EKBIS.CO, JAKARTA -- Lewat sepekan uji coba kebijakan plastik berbayar diberlakukan, Ketua Forum Penyelamat Lingkungan Hidup (FPLH) Thio Setiowekti meminta agar pemerintah segera melakukan penyempurnaan. Ia melihat, harga yang dikenakan untuk membeli plastik terlalu murah sehingga membuat konsumen memilih membeli plastik dari pada membawa kantong belanja.
"Harga Rp 200 itu seperti uang kembalian yang bisa dipasrahkan untuk donasi, jadi khawatir tidak efektif kalau tujuannya ingin mengurangi konsumsi plastik," kata dia, Jumat (4/3). Seharusnya plastik dibandrol dengan harga mahal, misalnya Rp 1.500-Rp 2.000.

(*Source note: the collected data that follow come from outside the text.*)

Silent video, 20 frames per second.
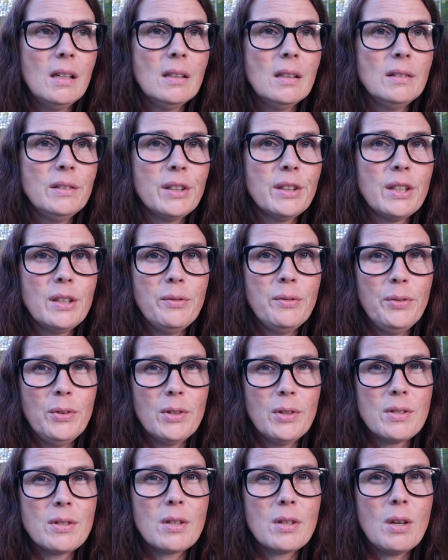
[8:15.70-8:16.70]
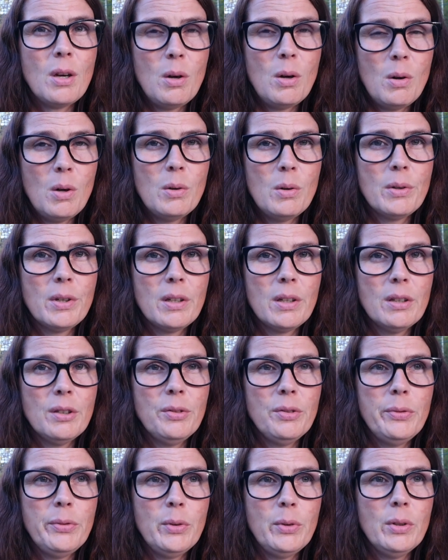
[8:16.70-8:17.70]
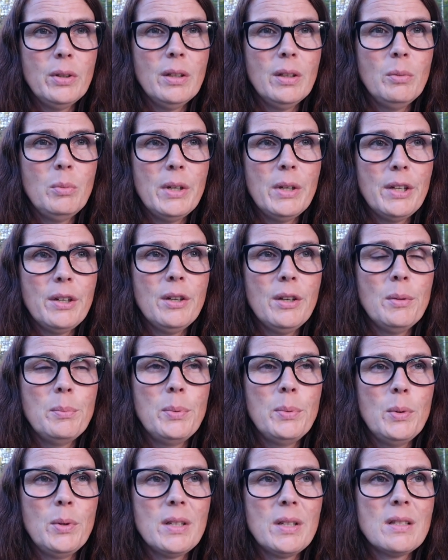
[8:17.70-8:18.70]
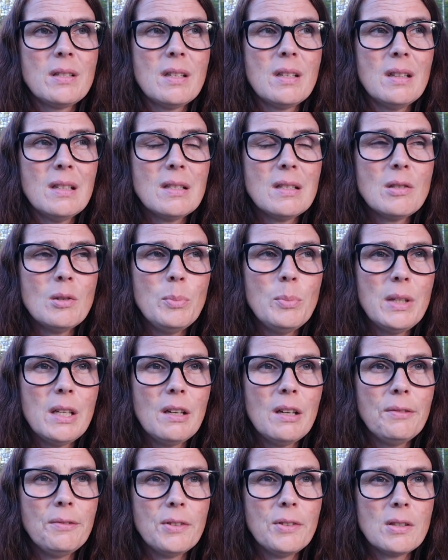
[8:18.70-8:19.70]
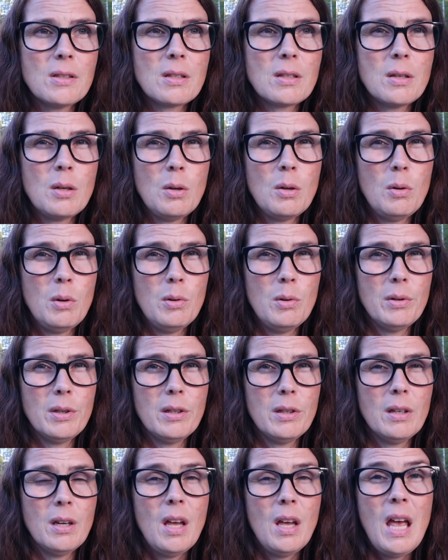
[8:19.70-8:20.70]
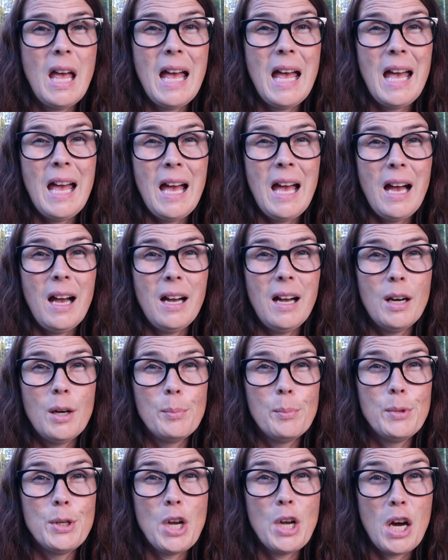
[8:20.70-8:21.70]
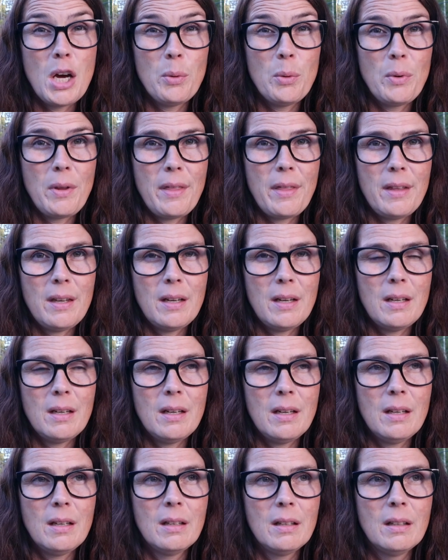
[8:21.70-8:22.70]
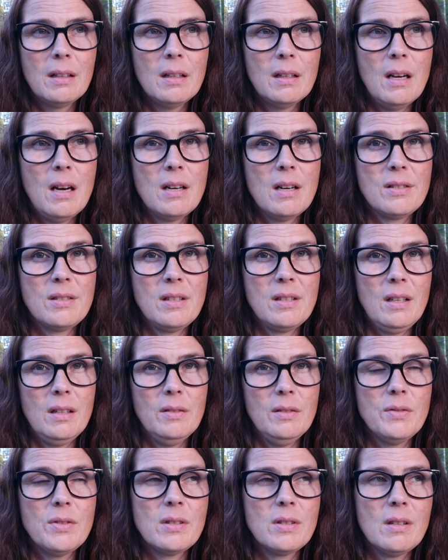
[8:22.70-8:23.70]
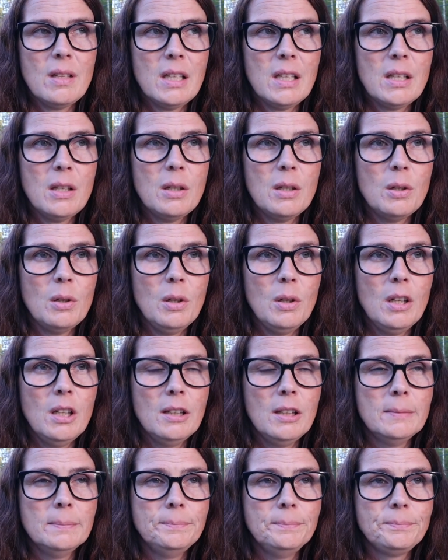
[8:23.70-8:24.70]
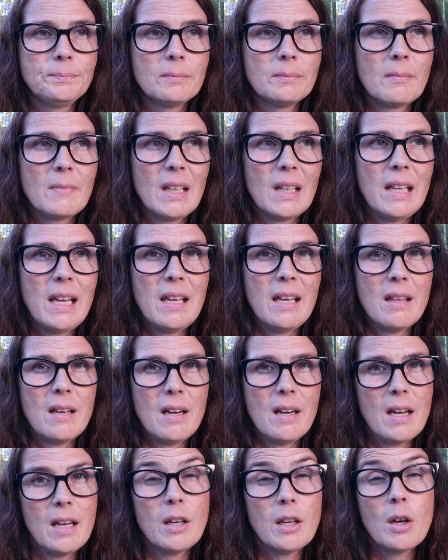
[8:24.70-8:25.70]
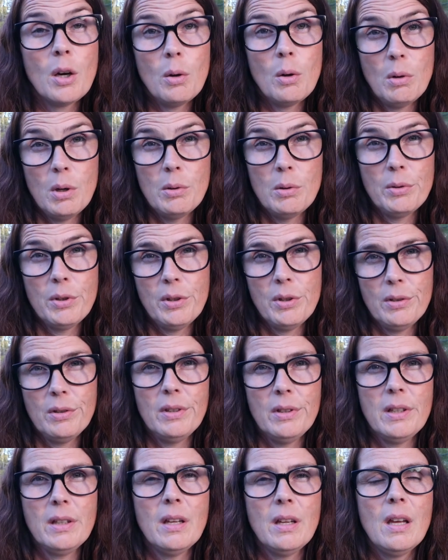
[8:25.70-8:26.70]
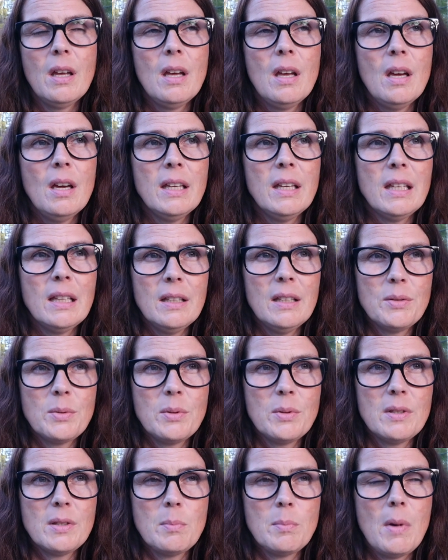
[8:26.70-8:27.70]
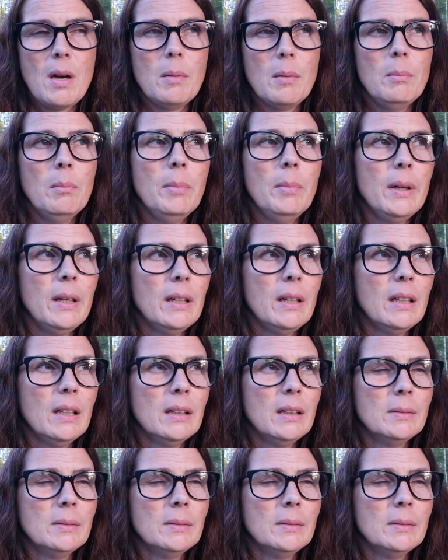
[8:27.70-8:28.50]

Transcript: looking for, as a co-owner for one of her boys. And this will be our first co-owner not within ourselves. Like Kayla and I co-own Hurley. He lives with his mom, but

Tujuannya agar masyarakat memperioritaskan kantong belanja ketimbang menggunakan plastik. Nantinya, dana hasil pembelian plastik mahal yang terkumpul dialokasikan untuk program-program daur ulang. Seluruh kegiatan harus berada di bawah pengawasan dan aturan pemerintah.
Ia juga menyoroti ketidakadilan kebijakan plastik berbayar yang hanya dibebankan pada konsumen saja. Padahal, pengguna plastik lebih banyak dilakukan di sektor hulu, yakni perusahaan-perusahaan yang mengemas barang dagangannya. Seharusnya pemerintah juga menerapkan kebijakan plastik berbayar di sektor hulu.
Misalnya, tarif tinggi dikenakan bagi perusahaan yang menggunakan plastik untuk bahan baku kemasan. Dengan begitu, perusahaan dan industri akan berpikir untuk mencari alternatif kemasan lain, misalnya menggunakan bahan baku kemadan yang mudah diurai. "Ada daun pisang, kemasan dari bambu, dan banyak lagi, dengan eknologi tertentu, dia bisa jadi kemasan ramah lingkungan," lanjutnya.
Ia menekankan, kebijakan kantong plastik berbayar tidak bisa parsial. Harus menyeluruh jika ingin mengubah budsya masyarakat. Jika nantinya kebijakan tersebut berdampak kerugian bagi produsen plastik, hal tersebut merupakan konsekuensi dari suatu kebijakan.